ざれ場歩き(1702例会)

2月例会のテーマは「名栗の森の散策路ルート探し」ということで、関東ふれあいの道から尾根道に登るルートを求めて森に入った。中腹にあるご神木の上の森が、明るく開けて見えるのが以前から気になっていたので、この際だからそこを登って見ようということになった。これから春を迎えるにあたり、山菜取りができるかどうかが気になるところだが、名栗の森は全体的に杉が植林されているので、陽光が余り地表に届かず、あまり期待ができない。だから、明るい部分はひょっとすると広葉樹の森で、山菜がいっぱい生えていると考えられなくもない。という思惑もあり、我々は、とにかく明るい森を目指し、急斜面にしがみついて登り始めた。

下草の枯れた冬は、さすがに夏よりは歩きやすい。だが、たとえ虫がいなくても、枯れた植物のとげは一層固くなっていて、軍手を突き抜けて襲い掛かってくる。でも、密植された杉の木が手掛かりとなり、倒された間伐材が足がかりとなって、何とか急斜面を登っていくことができた。

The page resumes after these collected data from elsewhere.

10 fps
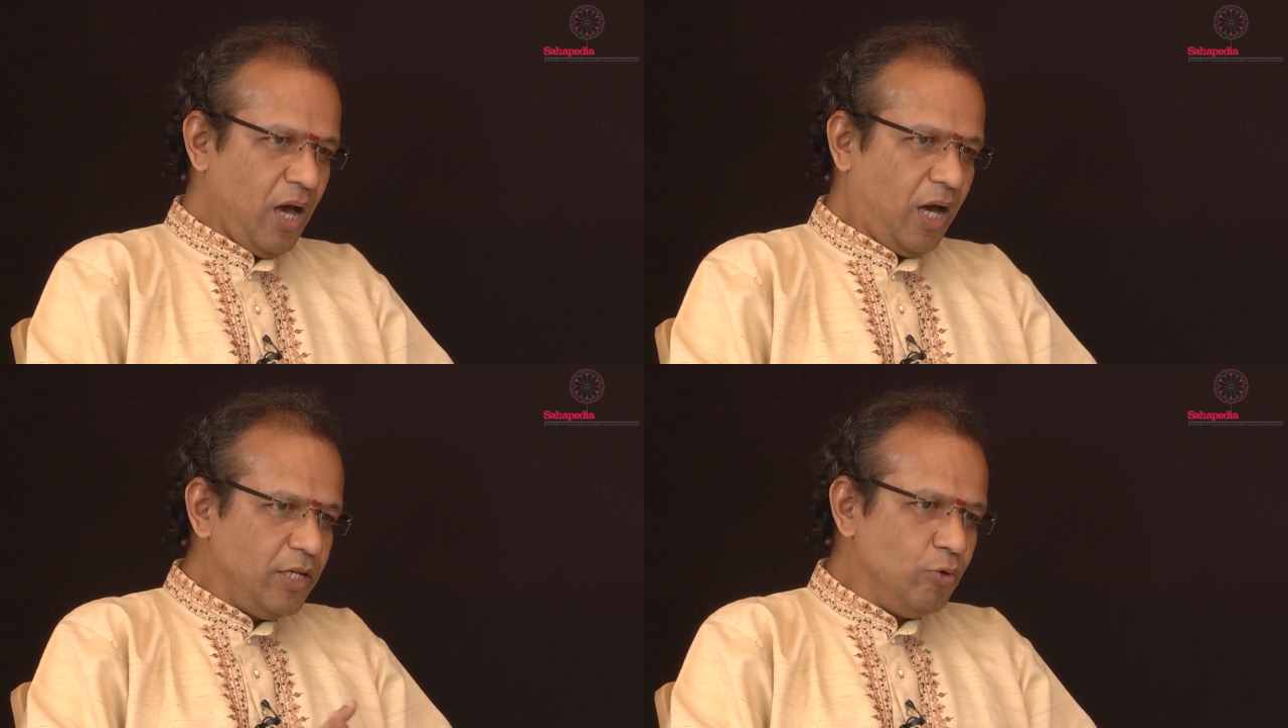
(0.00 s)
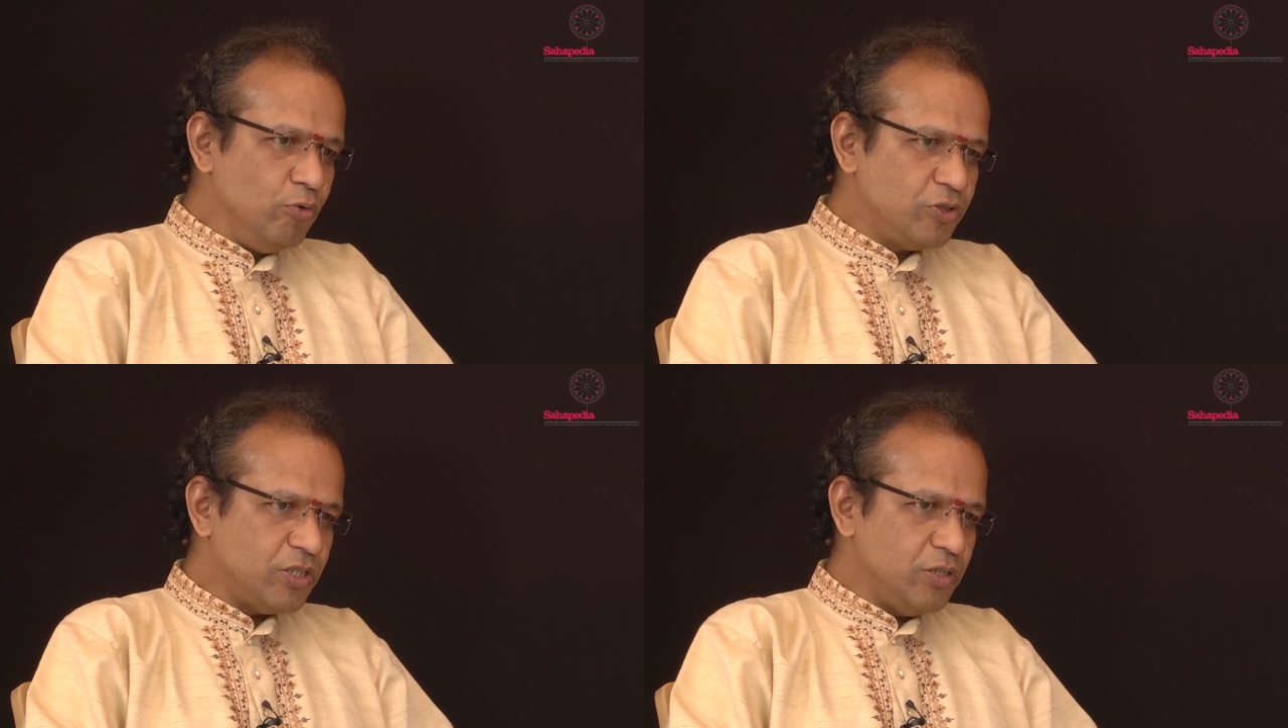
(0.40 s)
I
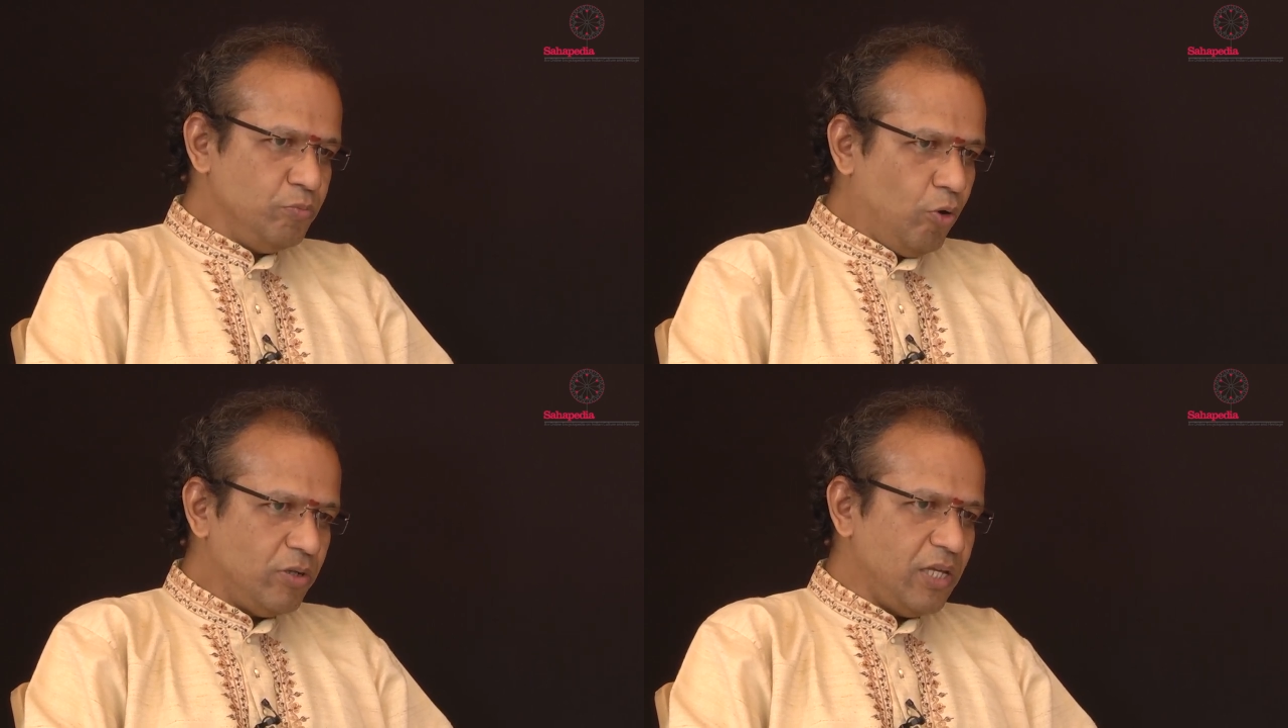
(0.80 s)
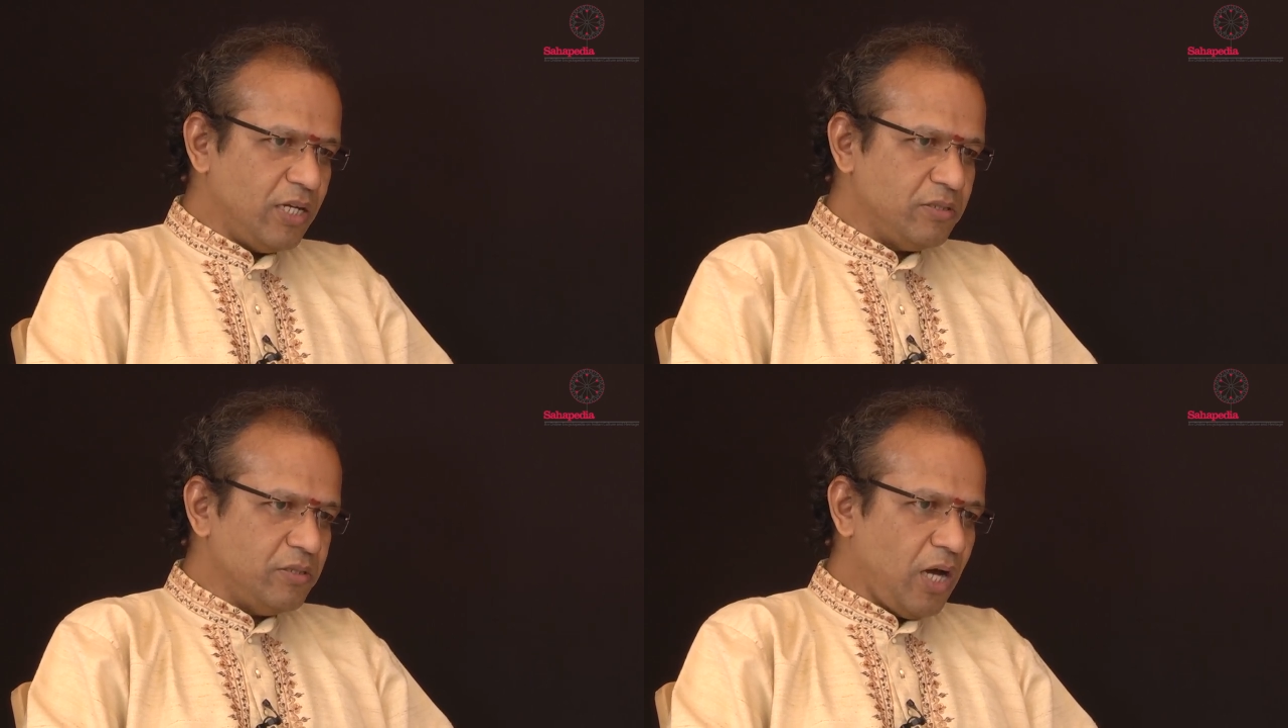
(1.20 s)
used more
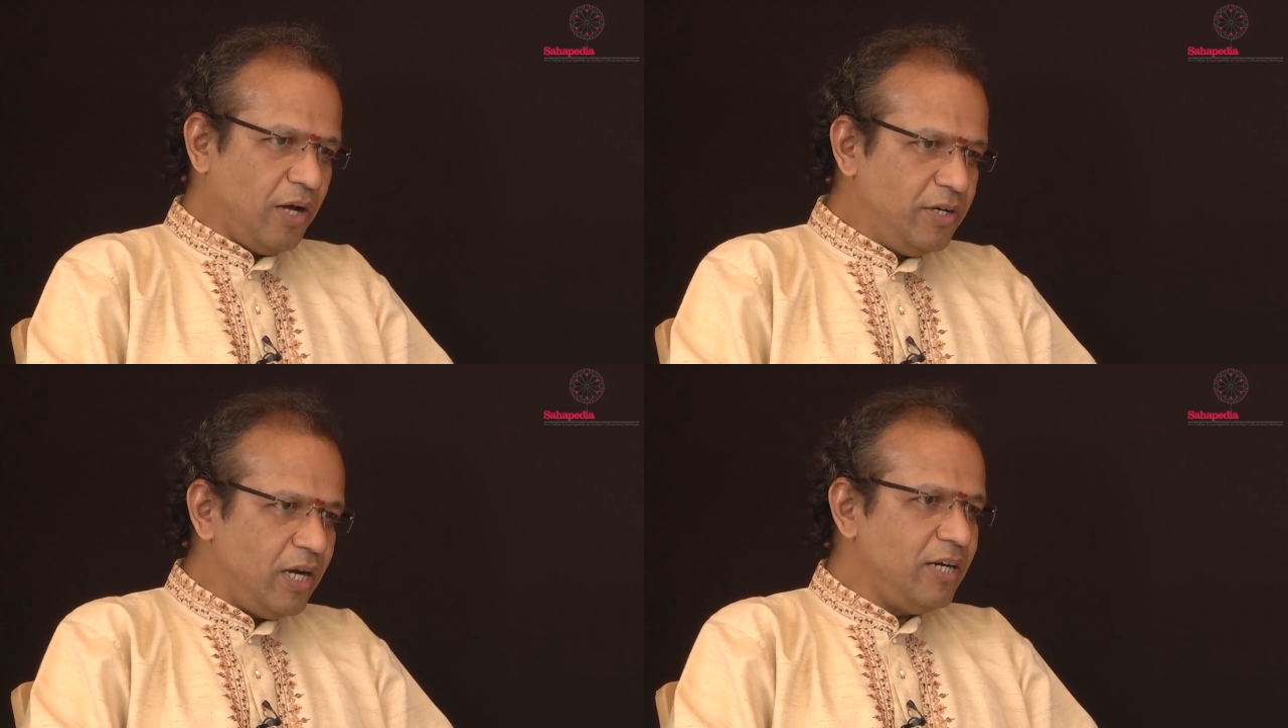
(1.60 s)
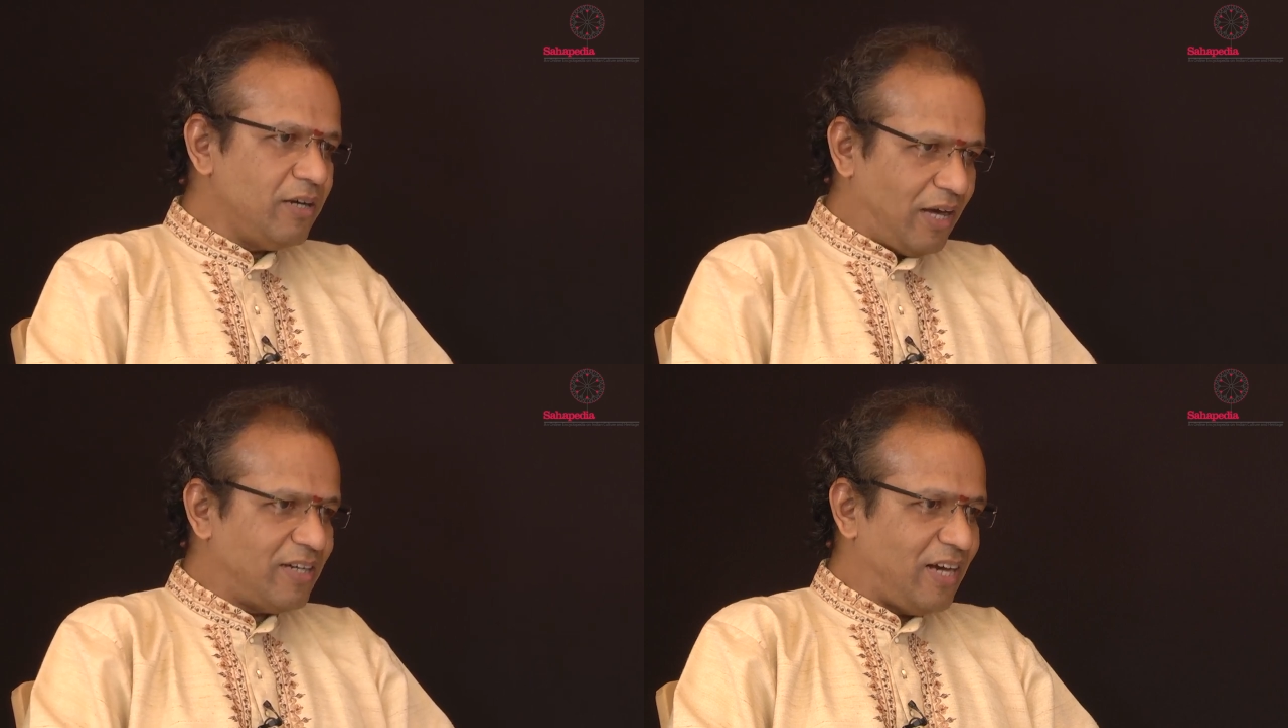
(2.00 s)
than 100
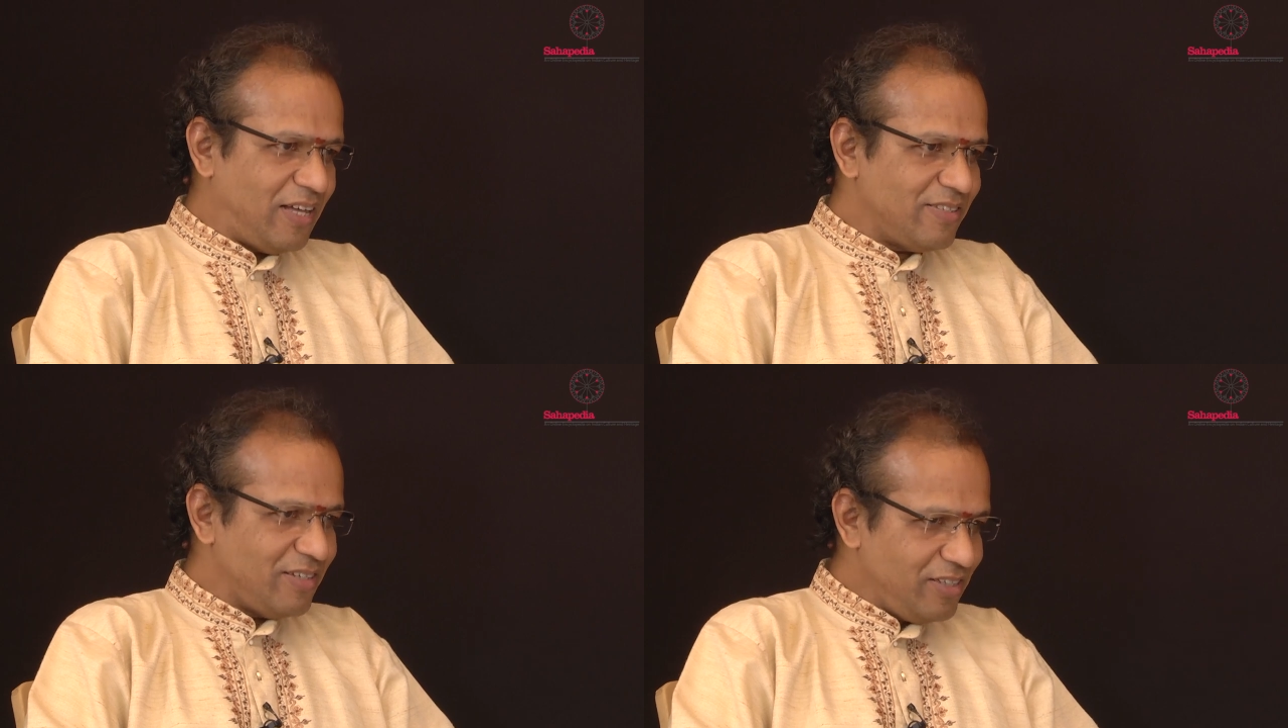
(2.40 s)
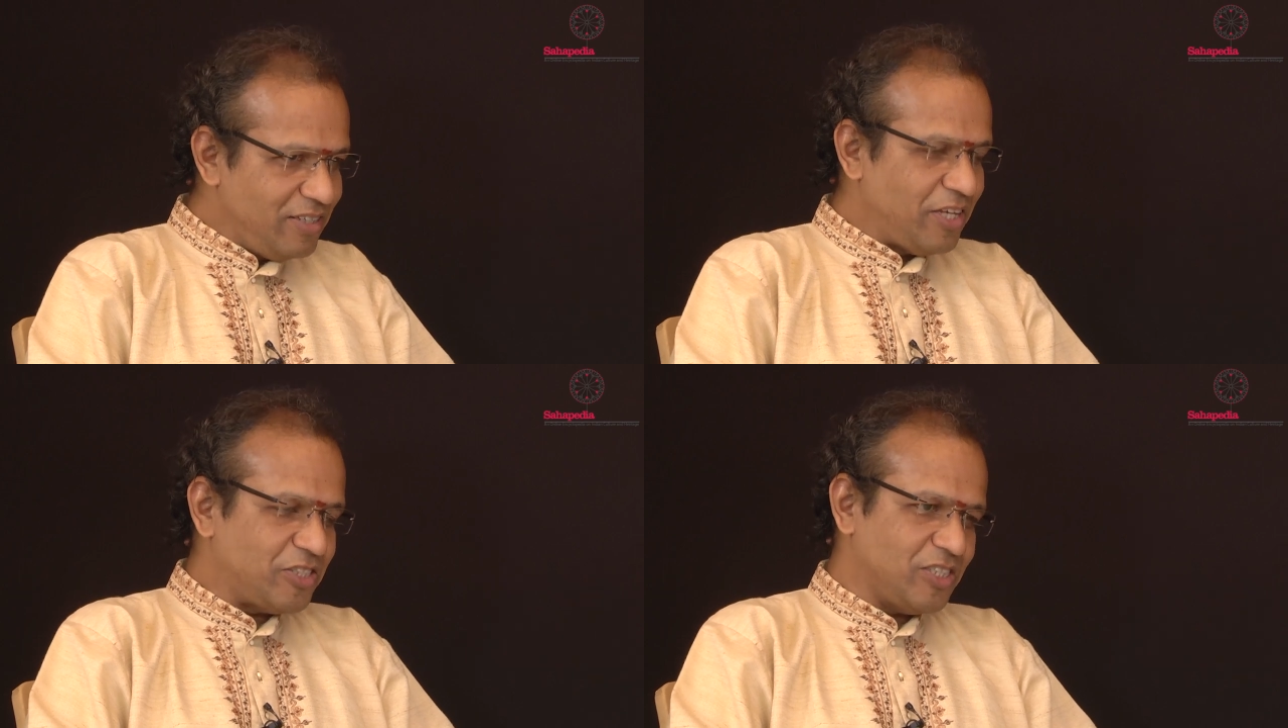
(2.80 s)
ragas
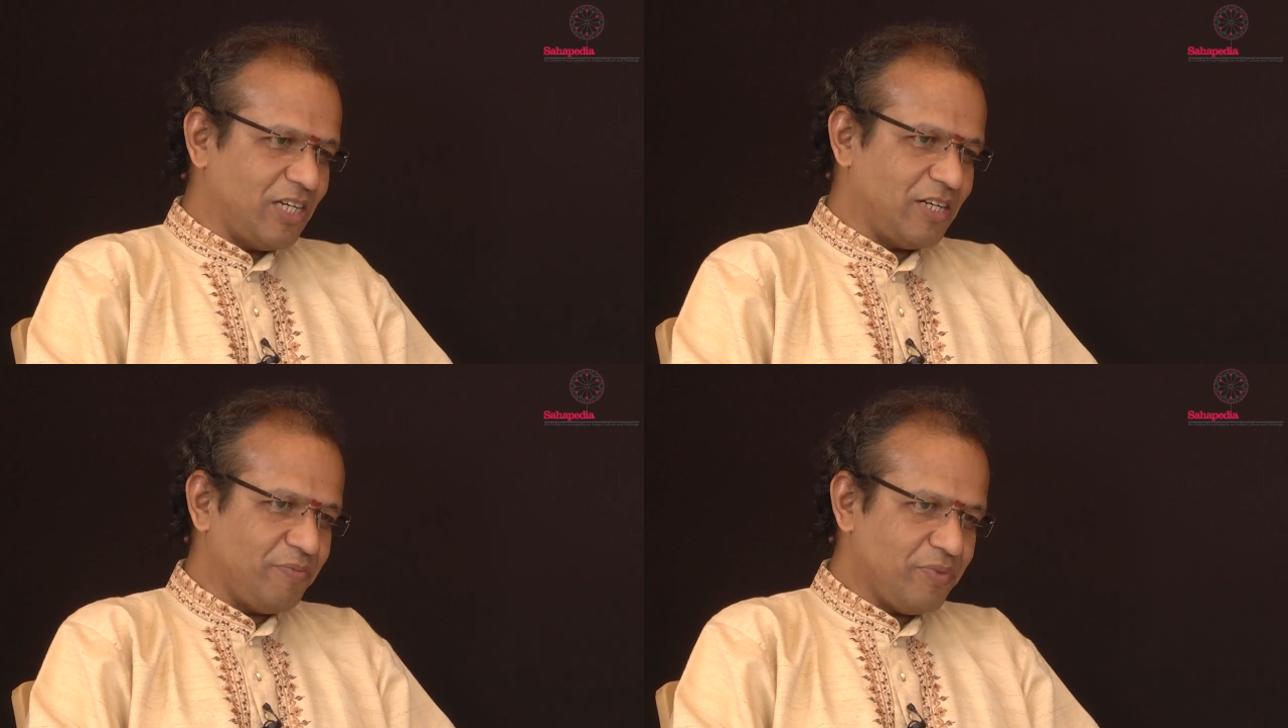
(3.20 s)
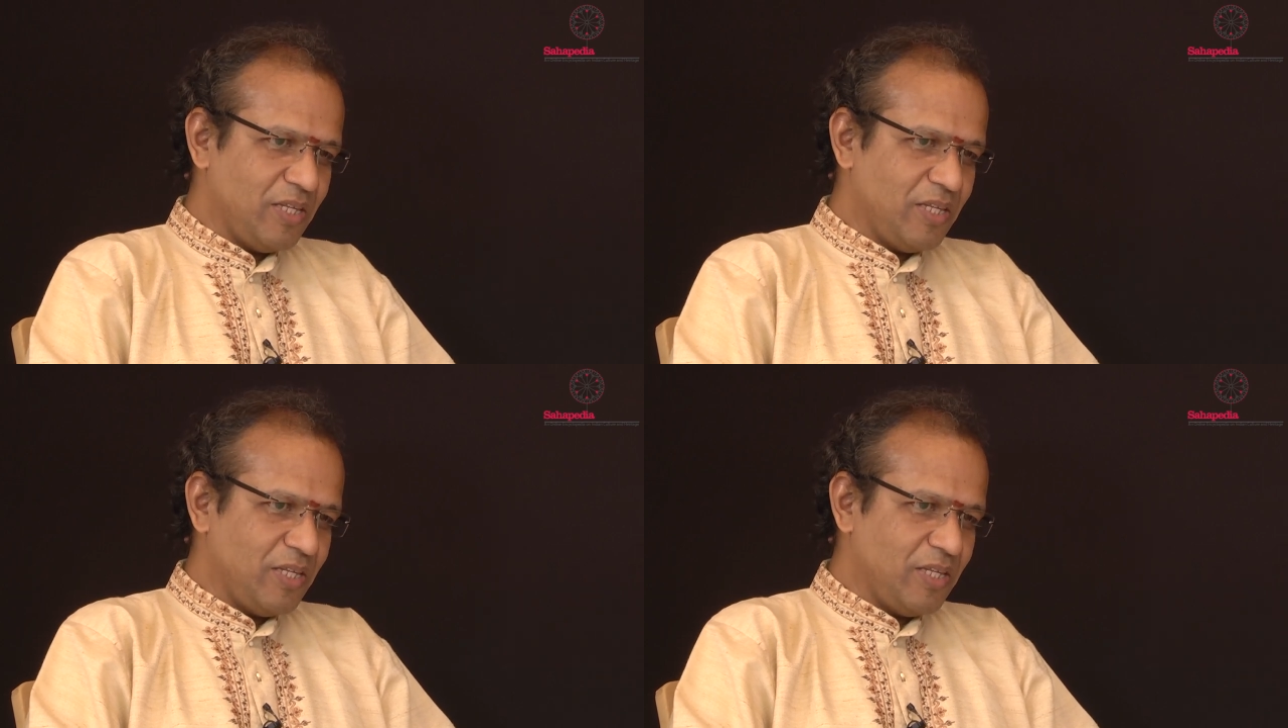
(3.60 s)
in Yakshagana.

やがて林の向こうに、ご神木の上部に当たる明るい場所が見えてきた。だがそこは広葉樹林という訳ではなく、むしろ小さな低木しか生えていない不毛な場所だ。伐採の跡や切り株も見当たらない、まさに山の「はげた部分」に見えてきた。

明るい斜面を歩いてみると、その理由がすぐに分かった。そこは、山岳用語で「ざれ場」と呼ばれる細かい礫(れき)に覆われたエリアだった。登ろうとしても、ずるずると崩れ足を取られてしまい、なかなか前に進めない。そしてよく見るとあちこちに動物のフンが固まって落ちている。ブルーベリーのような小さな丸いのはシカの糞、少し長細いのは他の動物のものらしい。メンバーのTさんが「ここはシカの糞場だね」という声が聞こえてきて、なんだか力が抜けてしまう気がした。

しかし、だとすればここに通じる獣道(けものみち)がどこからか通じているに違いない。我々はさらに上にある尾根道を目指し、さらに登り始めた。ざれ場が終わりまた杉林に入り、低い目線で這いつくばって登っていくと、左右に道らしき部分がつながっているのが目に飛び込んできた。「これが獣道か」と、すぐに感じ取ることができた。さっそくメンバーに声をかけ、目印をつけながら道を探った。そしてとうとう、ざれ場上部から尾根道につながるルートを見つけることができた。

かくして今日は、「杉林の急斜面」から「ざれ場」を通り「けもの道」を経由して「尾根道」に出る・・・というルートを見つけることができた。標高差にしてみれば百数十メートルのささやかな斜面だが、普通の登山であれば山頂付近でしか味わえないような行程を、こんな山麓部分で体験できるという訳だ。これって、面白いことではないだろうか。

名栗の森は、名栗の山全体から見ればほんの小さなエリアだが、その中で多様な地形やルートを如何様にも探し出すことができるのは、まさに自然のなせる業だと僕には思える。また一つ新たに加わった体験の名前を考えながら、我々はすっかりお馴染みとなった尾根道を下りていった。